[RECORDS FOR THE EXERCISE Boundary: Start]

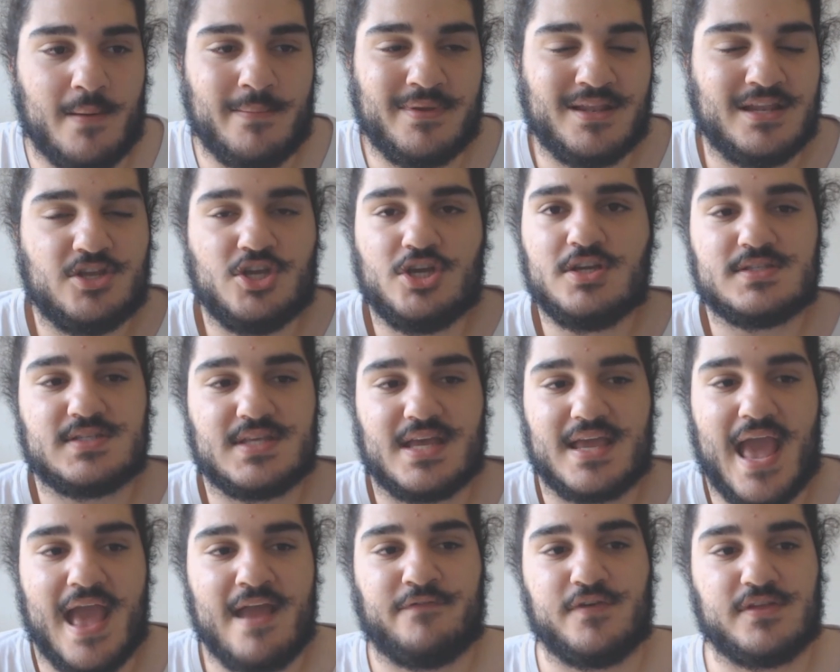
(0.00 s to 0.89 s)
I mean, you could
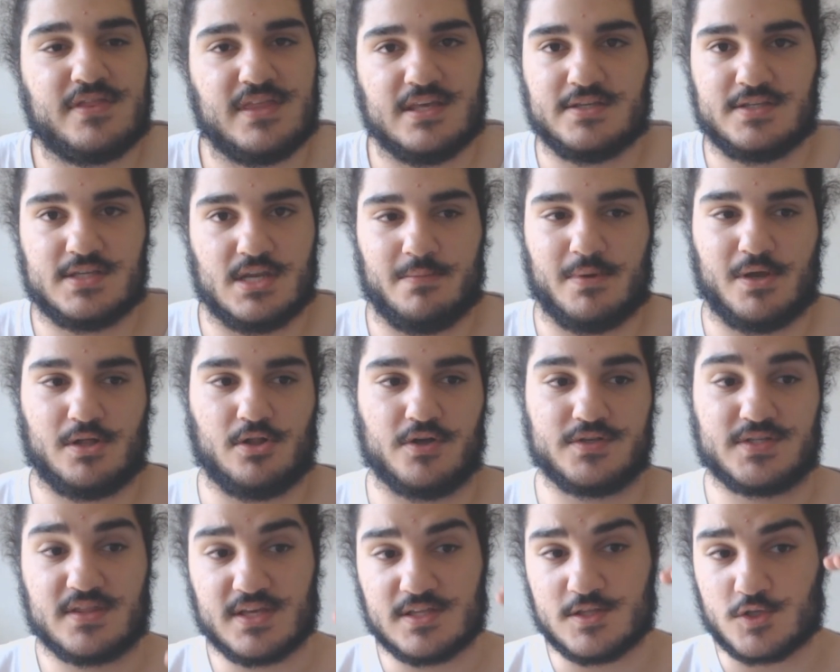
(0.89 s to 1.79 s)
say everything's going to be
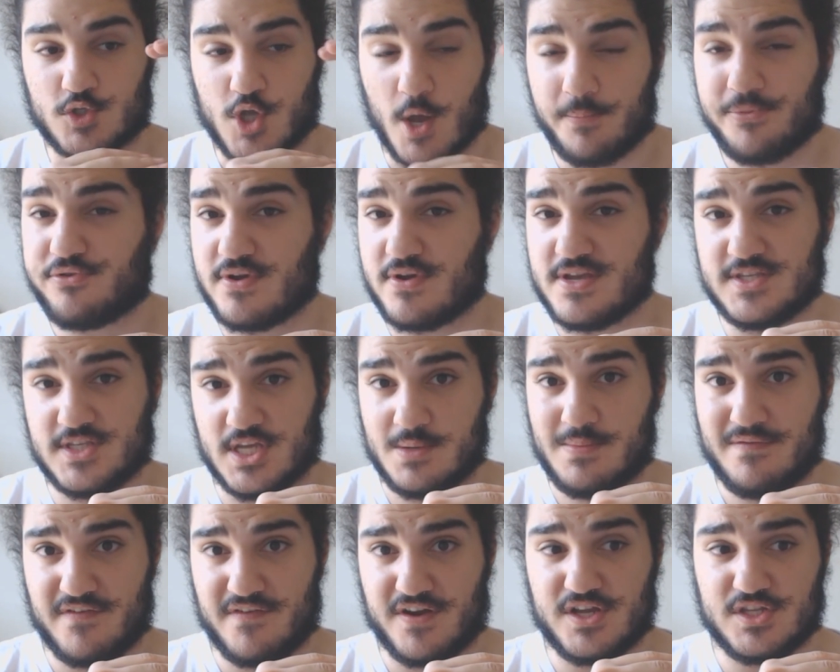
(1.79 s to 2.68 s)
close. I think the top 3 is
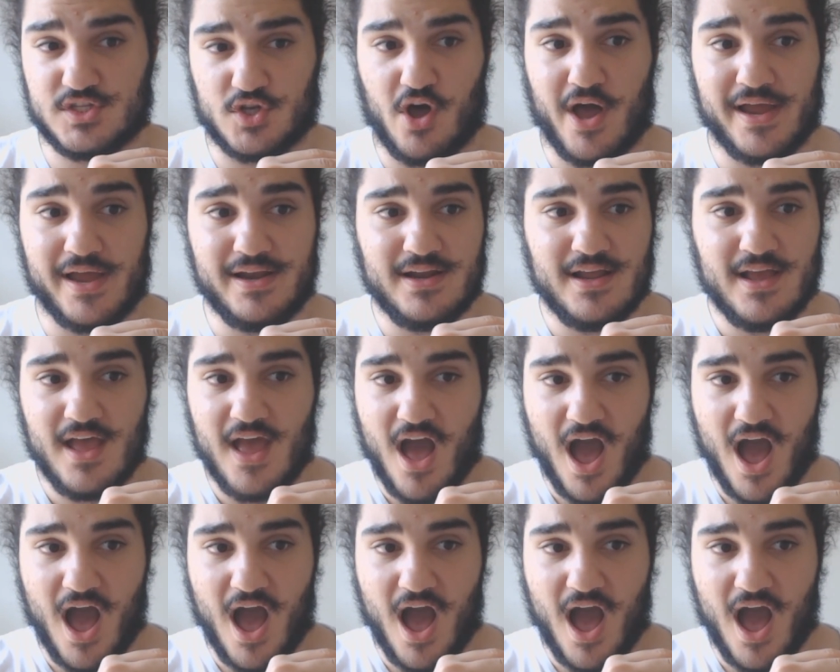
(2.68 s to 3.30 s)
going to be very tight.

[RECORDS FOR THE EXERCISE Boundary: End]

### THE TASK
Without the pictures, repeat all the records word for word.

### RESULT OF THIS TASK
(0.00 s to 0.89 s)
I mean, you could
(0.89 s to 1.79 s)
say everything's going to be
(1.79 s to 2.68 s)
close. I think the top 3 is
(2.68 s to 3.30 s)
going to be very tight.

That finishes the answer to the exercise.